PROBLEM TO SOLVE.
Every record must be repeated exactly; omit any pictures they contain.

ENTRIES PROVIDED.
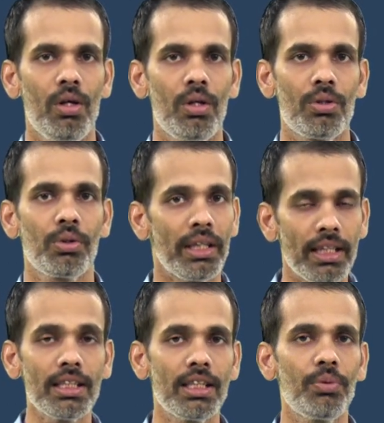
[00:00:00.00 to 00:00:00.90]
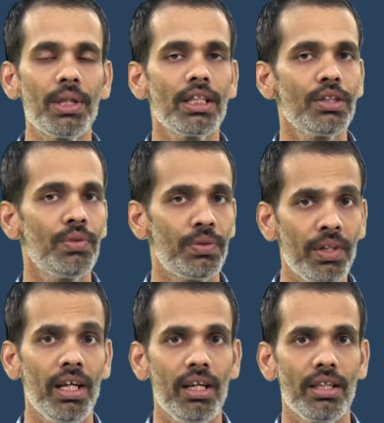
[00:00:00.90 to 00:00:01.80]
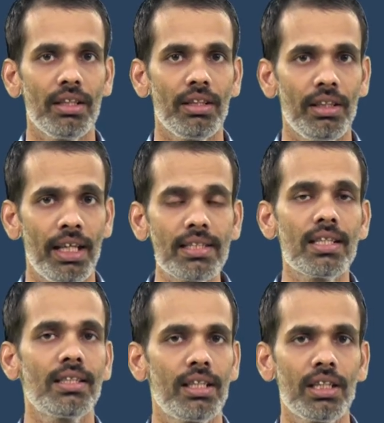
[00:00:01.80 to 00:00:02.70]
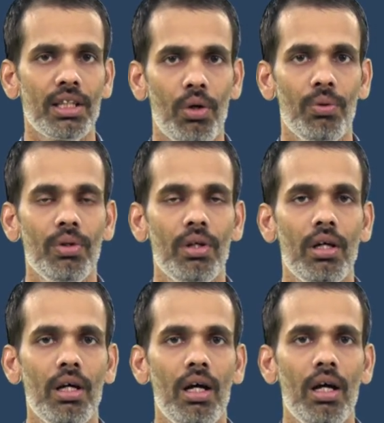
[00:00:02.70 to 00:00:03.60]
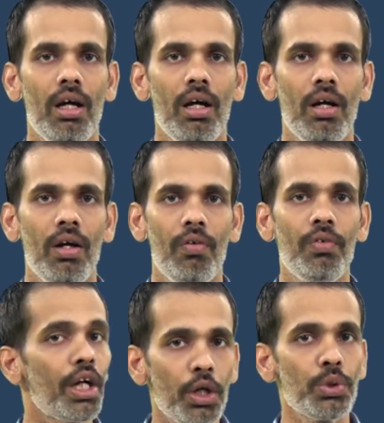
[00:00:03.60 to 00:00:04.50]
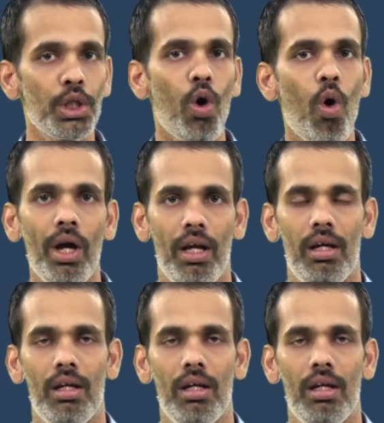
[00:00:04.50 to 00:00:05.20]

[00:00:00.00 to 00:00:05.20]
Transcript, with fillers: So, in these situations which we discussed just now, we are using oil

EXPECTED OUTPUT.
[00:00:00.00 to 00:00:00.90]
[00:00:00.90 to 00:00:01.80]
[00:00:01.80 to 00:00:02.70]
[00:00:02.70 to 00:00:03.60]
[00:00:03.60 to 00:00:04.50]
[00:00:04.50 to 00:00:05.20]

[00:00:00.00 to 00:00:05.20]
Transcript, with fillers: So, in these situations which we discussed just now, we are using oil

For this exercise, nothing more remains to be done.